When UHD began expanding and renovating the original campus at One Main Street, Floyd played a large part in arranging for renowned artist John Biggers to paint one of his last murals in the refurbished space.

==Work==

Newsum considered Romare Bearden, Jacob Lawrence, Charles White, Henri Matisse and Marc Chagall among his artistic influences.

Beginning in the early 1970s, most of his work was produced using oil, acrylic, gouache or watercolor paint on paper. Later, he would sometimes mount the paper onto canvas.
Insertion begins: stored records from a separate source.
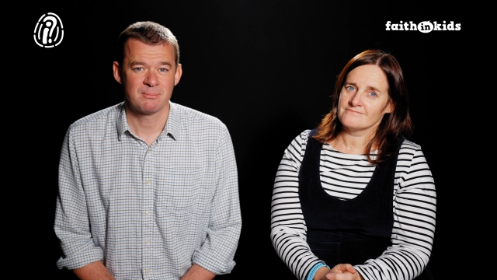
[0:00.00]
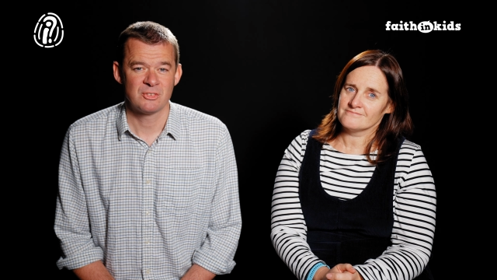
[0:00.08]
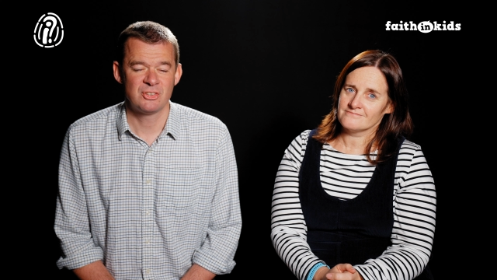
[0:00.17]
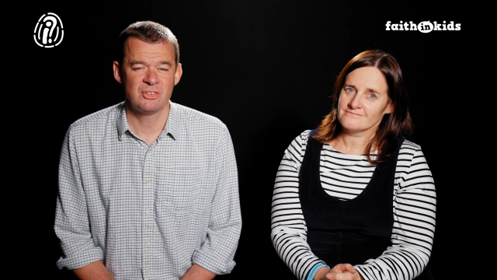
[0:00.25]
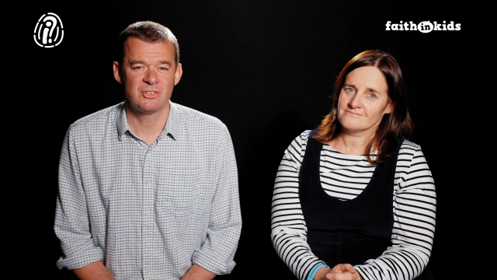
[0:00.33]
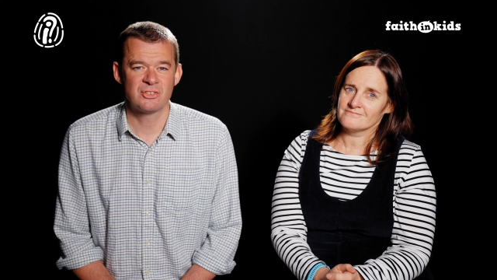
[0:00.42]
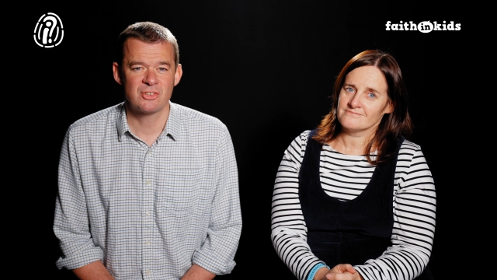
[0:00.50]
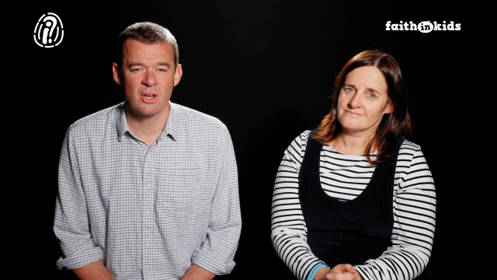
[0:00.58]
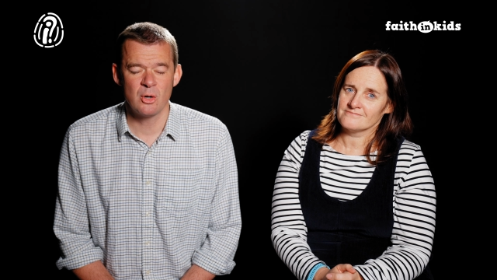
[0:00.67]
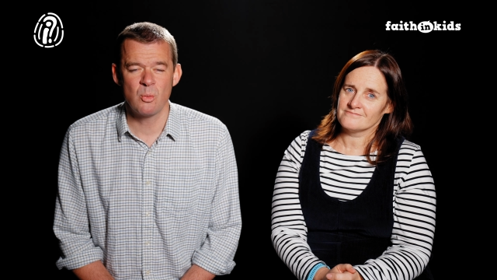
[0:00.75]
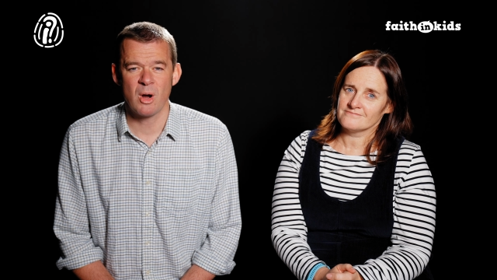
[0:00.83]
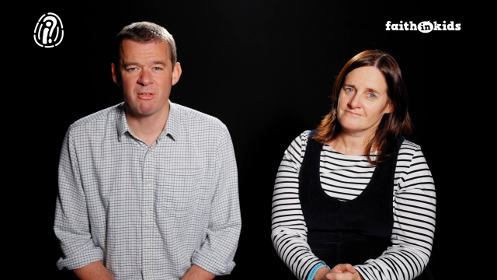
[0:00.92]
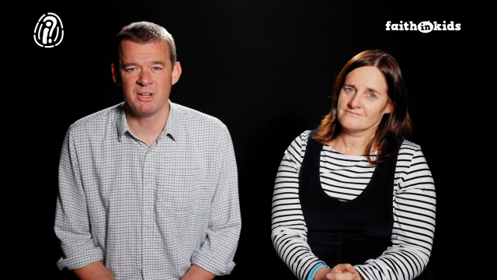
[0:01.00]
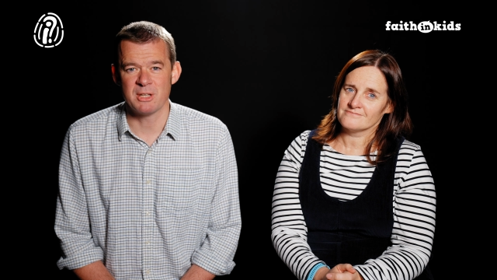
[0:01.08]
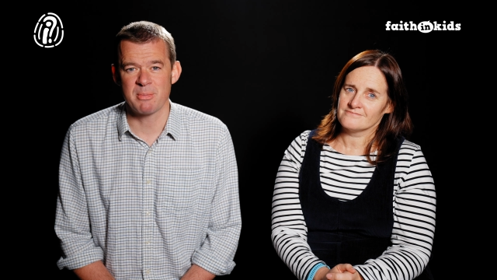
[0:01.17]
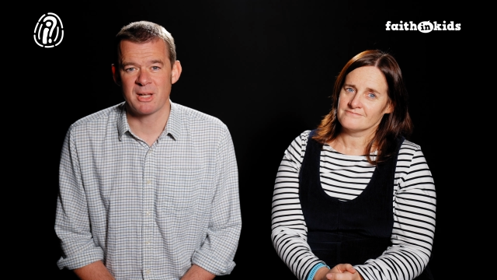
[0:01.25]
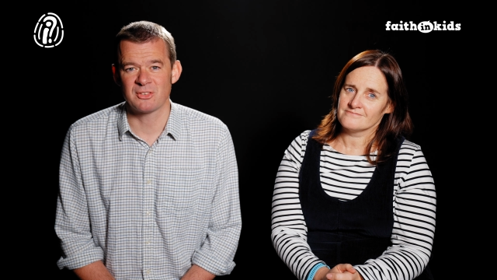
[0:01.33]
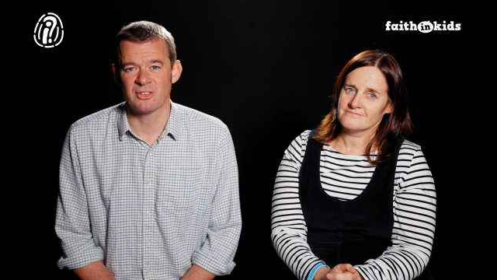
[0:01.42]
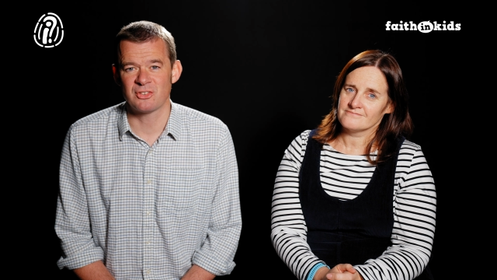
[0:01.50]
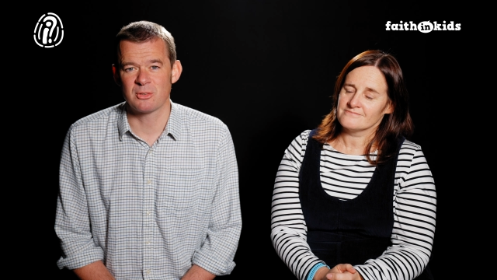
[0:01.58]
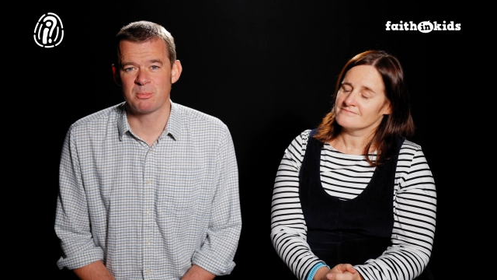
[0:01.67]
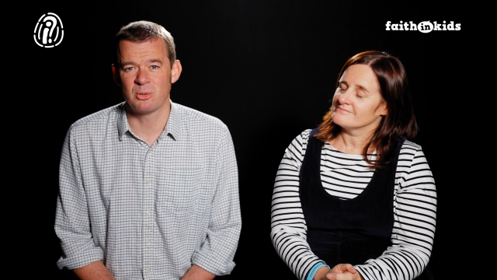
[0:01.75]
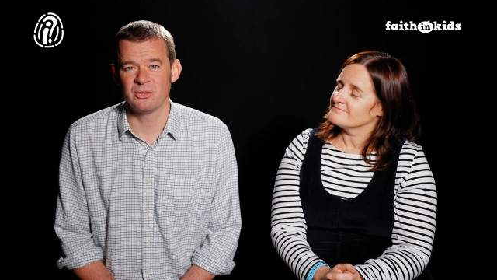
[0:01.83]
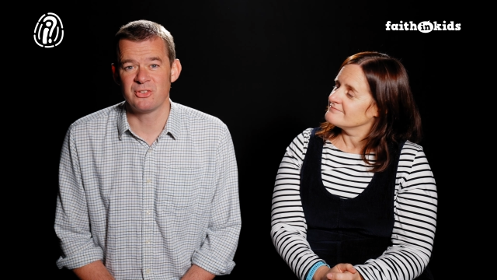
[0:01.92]
Speaker 1: She's so worried about
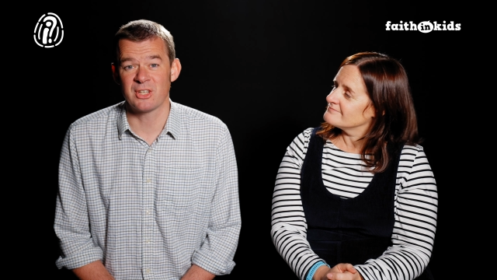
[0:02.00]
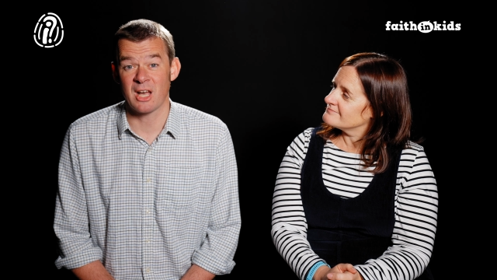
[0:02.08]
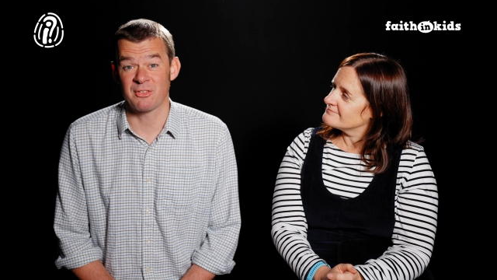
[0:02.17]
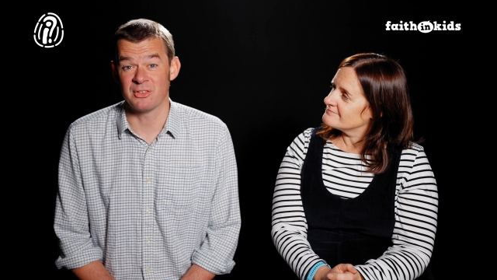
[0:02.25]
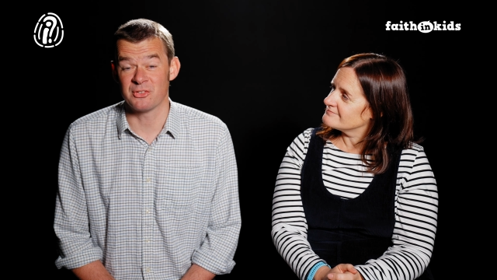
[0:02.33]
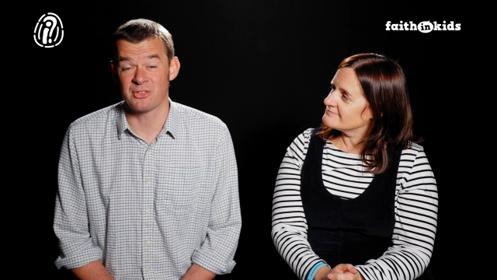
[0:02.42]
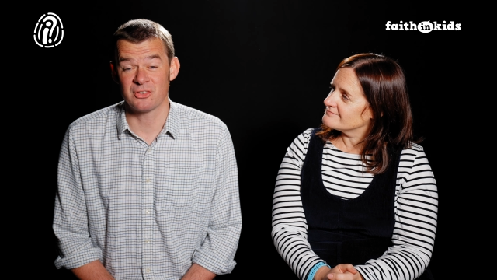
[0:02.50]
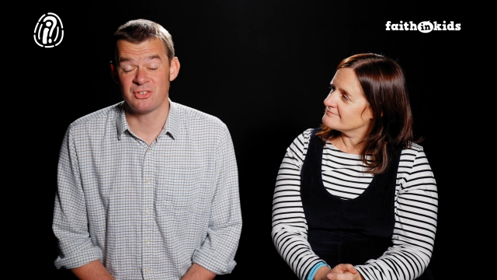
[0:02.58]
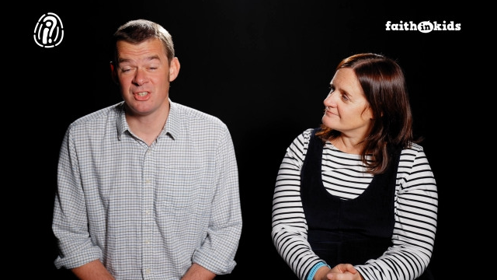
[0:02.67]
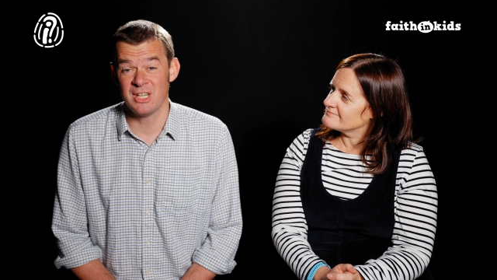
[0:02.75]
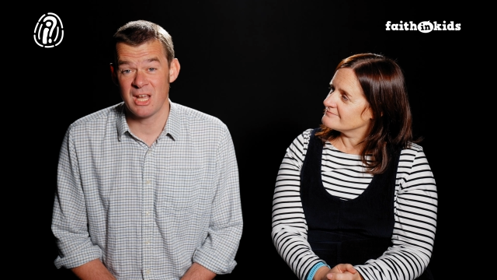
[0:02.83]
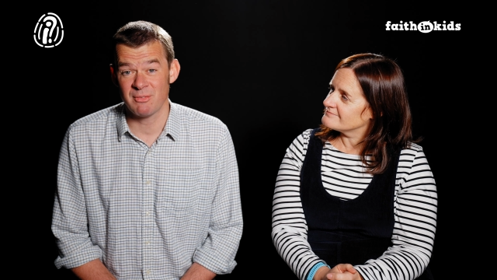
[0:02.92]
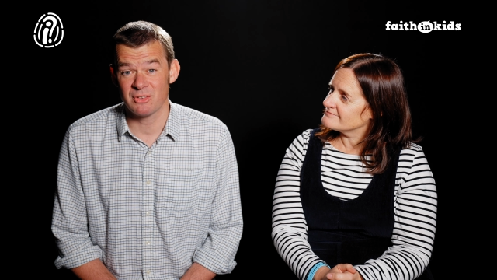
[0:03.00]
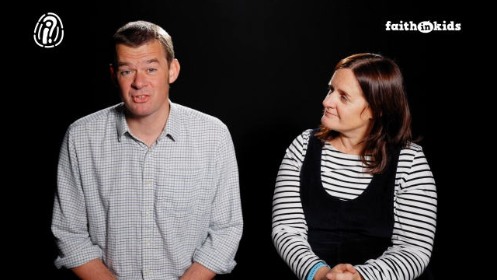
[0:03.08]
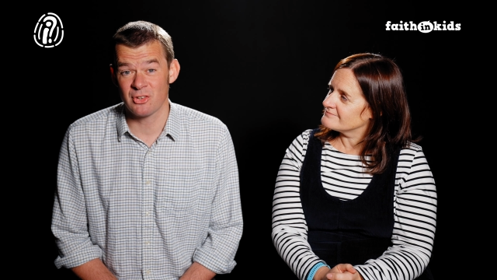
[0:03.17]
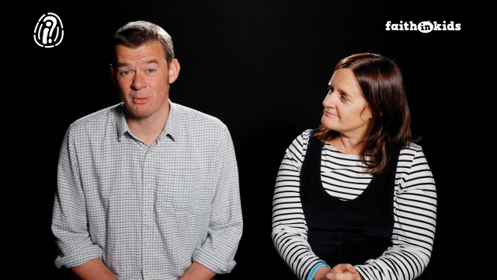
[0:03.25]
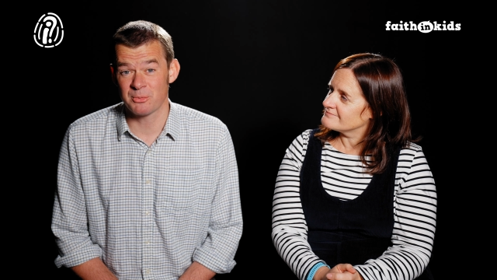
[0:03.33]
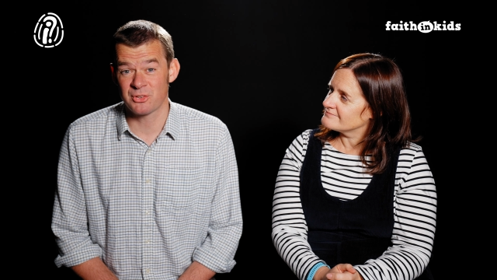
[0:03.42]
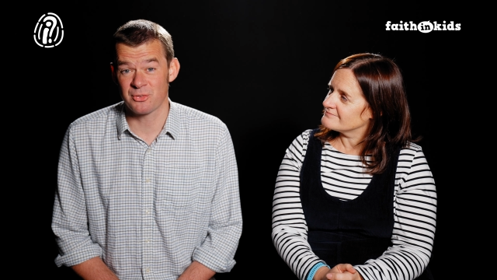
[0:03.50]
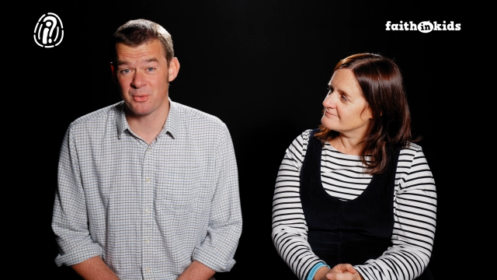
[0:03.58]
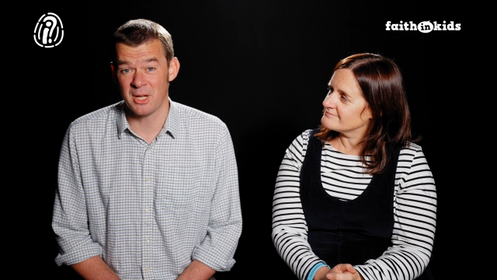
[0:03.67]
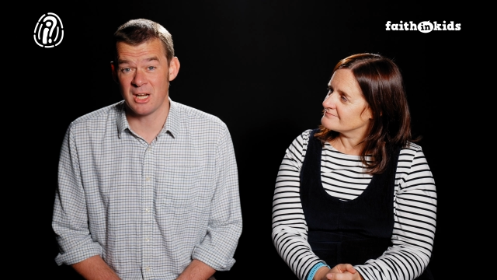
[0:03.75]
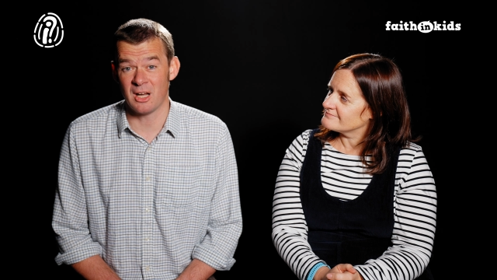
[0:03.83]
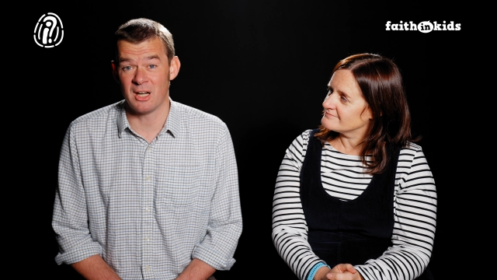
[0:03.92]
disappointing others that she never stops to
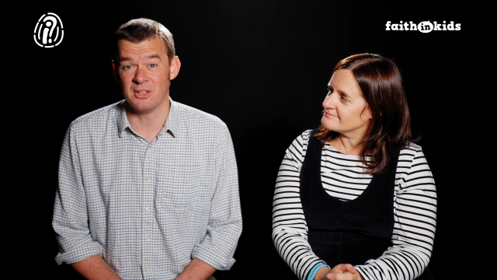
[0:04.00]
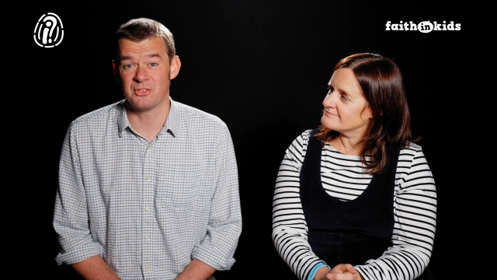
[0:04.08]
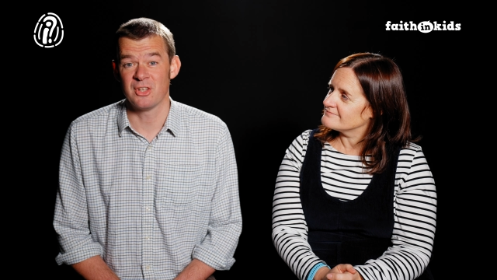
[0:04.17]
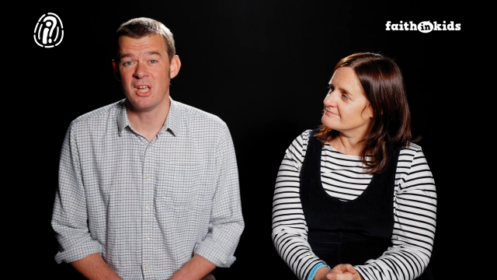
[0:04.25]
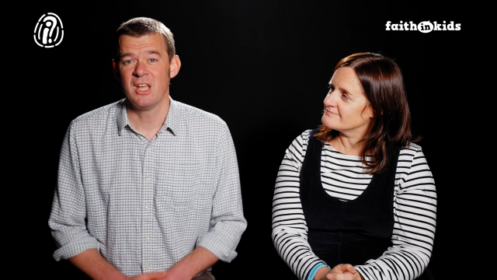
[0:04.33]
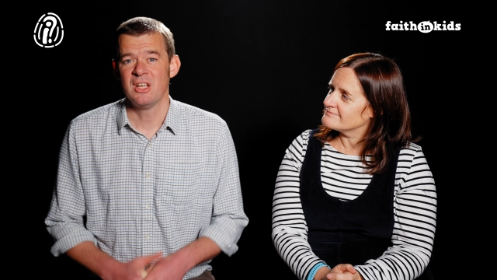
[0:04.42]
realise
He enjoyed making tactile surfaces with different colored paints applied to multiple papers combined into a single composition. Less commonly, Newsum made lithographs and silkscreen prints. A term he often used when describing his work was "fractured landscapes."
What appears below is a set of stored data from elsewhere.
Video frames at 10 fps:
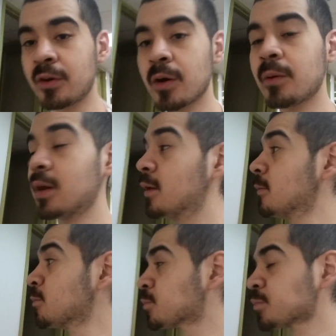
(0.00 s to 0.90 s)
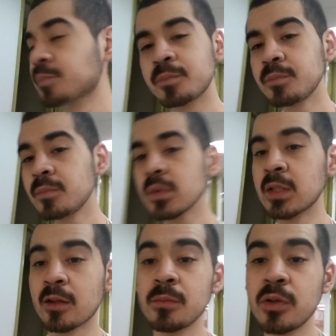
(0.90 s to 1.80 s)
you know, and
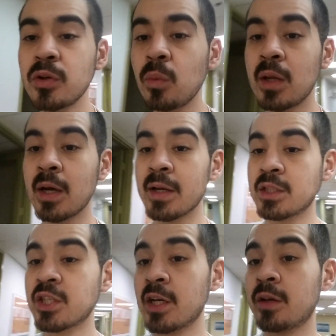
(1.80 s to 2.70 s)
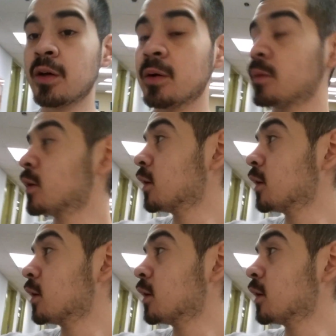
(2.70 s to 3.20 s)
that's something you really gotta check, you know.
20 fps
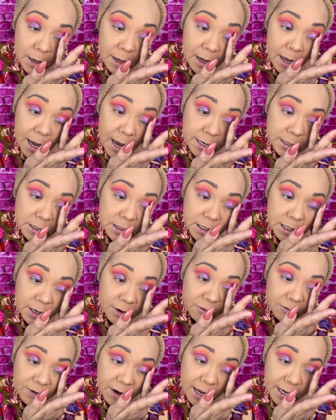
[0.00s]
I just took a
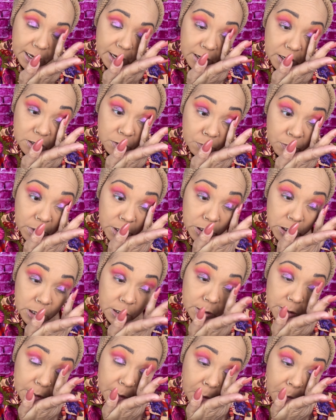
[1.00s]
flat edge brush,
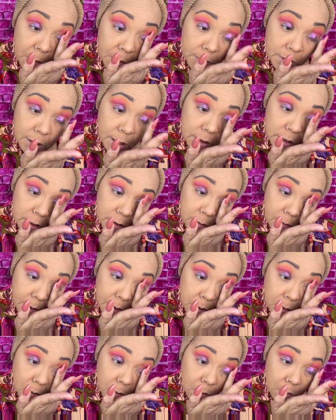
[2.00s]
so nothing
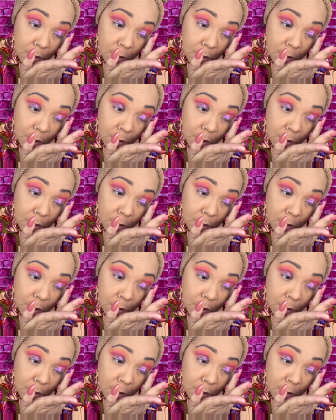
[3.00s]
special.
During his career, he explored numerous styles. His early work largely consists of highly detailed, realistic watercolor portraits. At some point, he abandoned realism in favor of a more surrealistic approach. These richly-colored paintings feature personal, perhaps unconscious, symbols set in complex, loosely defined spaces. A signature pattern of marks and abstract patterns are interwoven with family photos and symbols: fish, birds, dogs and ladders, into layered, textural paintings rendered with a vibrant palette. Though Newsum's style and composition are naïve, his subject matter deals with complex concepts: African American history, black culture, politics, world events, ancestors, spirituality and, "above all, freedom, faith, joy and hope."

==Selected solo exhibits==

Newsum's solo shows include the following:

- 2023, Floyd Newsum: Evolution of Sight, Madison Museum of Contemporary Art, Madison, Wisconsin
- 2009, Compositions, Marks and Arrangements, HGC Gallery, Dallas, Texas
- 2008, Primary Concerns, Joan Wich Gallery, Houston, Texas
- 2007, Evolution, College of the Mainland, Texas City, Texas
- 2002, One person exhibition, The University of Memphis Art Museum, Memphis, Tennessee
- 2000, One person exhibition of paintings and drawings, O’Kane Gallery, UHD, Houston, Texas
- 1998, One person exhibition, Winston-Salem University, Winston-Salem, North Carolina
- 1989, Floyd Newsum, Barnes-Blackman Gallery, Houston, Texas

Less than a year after his death, Dixon Gallery and Gardens in Newsum's hometown of Memphis mounted the show Floyd Newsum: House of Grace. The exhibition featured large paintings on paper and maquettes for sculptures made between 2002 and 2024.

==Public art projects==

Newsum's public artworks include two pieces for Houston Metro Light Rail Stations and seven sculptures for Main Street Square in Houston. Four paintings are installed in the Commerce Building of UHD, a suspended sculpture hangs in the lobby of Acres Home Multi-Service Center (Houston) and five suspended sculptures decorate the lobby of the Hazel Harvey Peace Building in Ft. Worth, Texas.

- 2009, Better Living (five hanging sculptures), Hazel Harvey Peace Building, Fort Worth, Texas
- 2005, Ladder of Hope (painted stainless steel sculpture in entrance lobby), Acres Home Multi-Service Center, Houston, Texas
- 2004, Contemplating Success (four paintings for the lobbies of four floors), University of Houston-Downtown, Commerce Building
- 2003, Planter and Stems (seven painted stainless steel sculptures), City of Houston, Main Street Square, Main Street between Dallas and McKinney
- 2002, Houston Metro Light Rail Stations, Main at McGowen and Main at Berry Stations

==Personal life and death==

Newsum was married for 51 years and had two children, a son and a daughter. He was a deacon at Wheeler Avenue Baptist Church for 22 years. He reportedly tithed a portion of his art sales to the church.

Newsum died unexpectedly in 2024. Friends and former students remembered him as optimistic, humble and dedicated to a purposeful life. He was also known for his colorful personality and playful wit.

Following his death, UHD established an endowed scholarship, the Floyd Newsum Visionary Artist and Humanitarian Scholarship, for students pursuing degrees focused on art or social justice.